| Task item |
What comes back must be the data itself, retyped exactly.

═══ Records to use

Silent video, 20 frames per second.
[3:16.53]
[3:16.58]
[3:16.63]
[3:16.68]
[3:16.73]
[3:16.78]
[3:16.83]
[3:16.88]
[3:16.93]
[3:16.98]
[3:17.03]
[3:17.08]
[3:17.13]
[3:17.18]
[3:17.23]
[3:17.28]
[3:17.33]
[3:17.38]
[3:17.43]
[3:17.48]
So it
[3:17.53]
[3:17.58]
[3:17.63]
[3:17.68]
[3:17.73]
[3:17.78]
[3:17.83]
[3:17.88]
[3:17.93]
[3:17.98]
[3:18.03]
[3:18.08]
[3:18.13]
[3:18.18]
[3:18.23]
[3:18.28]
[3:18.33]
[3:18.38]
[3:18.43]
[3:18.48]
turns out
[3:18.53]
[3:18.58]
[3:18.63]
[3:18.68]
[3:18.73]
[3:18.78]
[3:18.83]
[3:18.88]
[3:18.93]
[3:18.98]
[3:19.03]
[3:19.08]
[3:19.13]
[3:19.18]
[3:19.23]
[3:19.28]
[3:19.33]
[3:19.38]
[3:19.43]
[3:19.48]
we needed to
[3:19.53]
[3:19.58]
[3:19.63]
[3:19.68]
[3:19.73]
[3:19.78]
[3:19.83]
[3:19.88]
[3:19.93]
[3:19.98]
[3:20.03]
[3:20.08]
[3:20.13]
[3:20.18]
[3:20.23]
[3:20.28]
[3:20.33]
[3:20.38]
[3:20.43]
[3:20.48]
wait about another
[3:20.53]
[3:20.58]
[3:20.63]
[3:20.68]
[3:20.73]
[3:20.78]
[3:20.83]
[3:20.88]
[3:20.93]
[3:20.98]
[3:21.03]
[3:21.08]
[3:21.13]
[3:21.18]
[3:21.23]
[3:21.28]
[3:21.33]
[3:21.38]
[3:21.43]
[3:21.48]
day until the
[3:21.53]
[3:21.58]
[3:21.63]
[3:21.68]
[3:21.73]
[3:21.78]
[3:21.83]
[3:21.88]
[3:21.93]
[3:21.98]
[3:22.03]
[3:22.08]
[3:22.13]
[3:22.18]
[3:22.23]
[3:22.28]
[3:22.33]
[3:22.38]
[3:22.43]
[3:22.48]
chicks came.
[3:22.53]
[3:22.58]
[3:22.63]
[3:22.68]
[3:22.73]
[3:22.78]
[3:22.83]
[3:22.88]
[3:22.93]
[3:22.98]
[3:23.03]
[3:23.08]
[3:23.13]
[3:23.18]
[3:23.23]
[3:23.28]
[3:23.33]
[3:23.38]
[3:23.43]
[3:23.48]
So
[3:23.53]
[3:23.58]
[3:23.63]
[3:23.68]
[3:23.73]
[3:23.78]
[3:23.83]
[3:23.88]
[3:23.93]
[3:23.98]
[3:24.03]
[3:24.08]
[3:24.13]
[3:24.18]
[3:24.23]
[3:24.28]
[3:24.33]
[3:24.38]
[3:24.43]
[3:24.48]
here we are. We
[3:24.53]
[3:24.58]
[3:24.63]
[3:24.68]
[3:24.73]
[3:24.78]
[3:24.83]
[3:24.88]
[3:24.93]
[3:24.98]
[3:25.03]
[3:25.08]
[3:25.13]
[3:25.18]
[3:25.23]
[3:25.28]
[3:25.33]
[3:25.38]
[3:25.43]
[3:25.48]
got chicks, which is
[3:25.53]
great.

══════

| Exercise solution |
Silent video, 20 frames per second.
[3:16.53]
[3:16.58]
[3:16.63]
[3:16.68]
[3:16.73]
[3:16.78]
[3:16.83]
[3:16.88]
[3:16.93]
[3:16.98]
[3:17.03]
[3:17.08]
[3:17.13]
[3:17.18]
[3:17.23]
[3:17.28]
[3:17.33]
[3:17.38]
[3:17.43]
[3:17.48]
So it
[3:17.53]
[3:17.58]
[3:17.63]
[3:17.68]
[3:17.73]
[3:17.78]
[3:17.83]
[3:17.88]
[3:17.93]
[3:17.98]
[3:18.03]
[3:18.08]
[3:18.13]
[3:18.18]
[3:18.23]
[3:18.28]
[3:18.33]
[3:18.38]
[3:18.43]
[3:18.48]
turns out
[3:18.53]
[3:18.58]
[3:18.63]
[3:18.68]
[3:18.73]
[3:18.78]
[3:18.83]
[3:18.88]
[3:18.93]
[3:18.98]
[3:19.03]
[3:19.08]
[3:19.13]
[3:19.18]
[3:19.23]
[3:19.28]
[3:19.33]
[3:19.38]
[3:19.43]
[3:19.48]
we needed to
[3:19.53]
[3:19.58]
[3:19.63]
[3:19.68]
[3:19.73]
[3:19.78]
[3:19.83]
[3:19.88]
[3:19.93]
[3:19.98]
[3:20.03]
[3:20.08]
[3:20.13]
[3:20.18]
[3:20.23]
[3:20.28]
[3:20.33]
[3:20.38]
[3:20.43]
[3:20.48]
wait about another
[3:20.53]
[3:20.58]
[3:20.63]
[3:20.68]
[3:20.73]
[3:20.78]
[3:20.83]
[3:20.88]
[3:20.93]
[3:20.98]
[3:21.03]
[3:21.08]
[3:21.13]
[3:21.18]
[3:21.23]
[3:21.28]
[3:21.33]
[3:21.38]
[3:21.43]
[3:21.48]
day until the
[3:21.53]
[3:21.58]
[3:21.63]
[3:21.68]
[3:21.73]
[3:21.78]
[3:21.83]
[3:21.88]
[3:21.93]
[3:21.98]
[3:22.03]
[3:22.08]
[3:22.13]
[3:22.18]
[3:22.23]
[3:22.28]
[3:22.33]
[3:22.38]
[3:22.43]
[3:22.48]
chicks came.
[3:22.53]
[3:22.58]
[3:22.63]
[3:22.68]
[3:22.73]
[3:22.78]
[3:22.83]
[3:22.88]
[3:22.93]
[3:22.98]
[3:23.03]
[3:23.08]
[3:23.13]
[3:23.18]
[3:23.23]
[3:23.28]
[3:23.33]
[3:23.38]
[3:23.43]
[3:23.48]
So
[3:23.53]
[3:23.58]
[3:23.63]
[3:23.68]
[3:23.73]
[3:23.78]
[3:23.83]
[3:23.88]
[3:23.93]
[3:23.98]
[3:24.03]
[3:24.08]
[3:24.13]
[3:24.18]
[3:24.23]
[3:24.28]
[3:24.33]
[3:24.38]
[3:24.43]
[3:24.48]
here we are. We
[3:24.53]
[3:24.58]
[3:24.63]
[3:24.68]
[3:24.73]
[3:24.78]
[3:24.83]
[3:24.88]
[3:24.93]
[3:24.98]
[3:25.03]
[3:25.08]
[3:25.13]
[3:25.18]
[3:25.23]
[3:25.28]
[3:25.33]
[3:25.38]
[3:25.43]
[3:25.48]
got chicks, which is
[3:25.53]
great.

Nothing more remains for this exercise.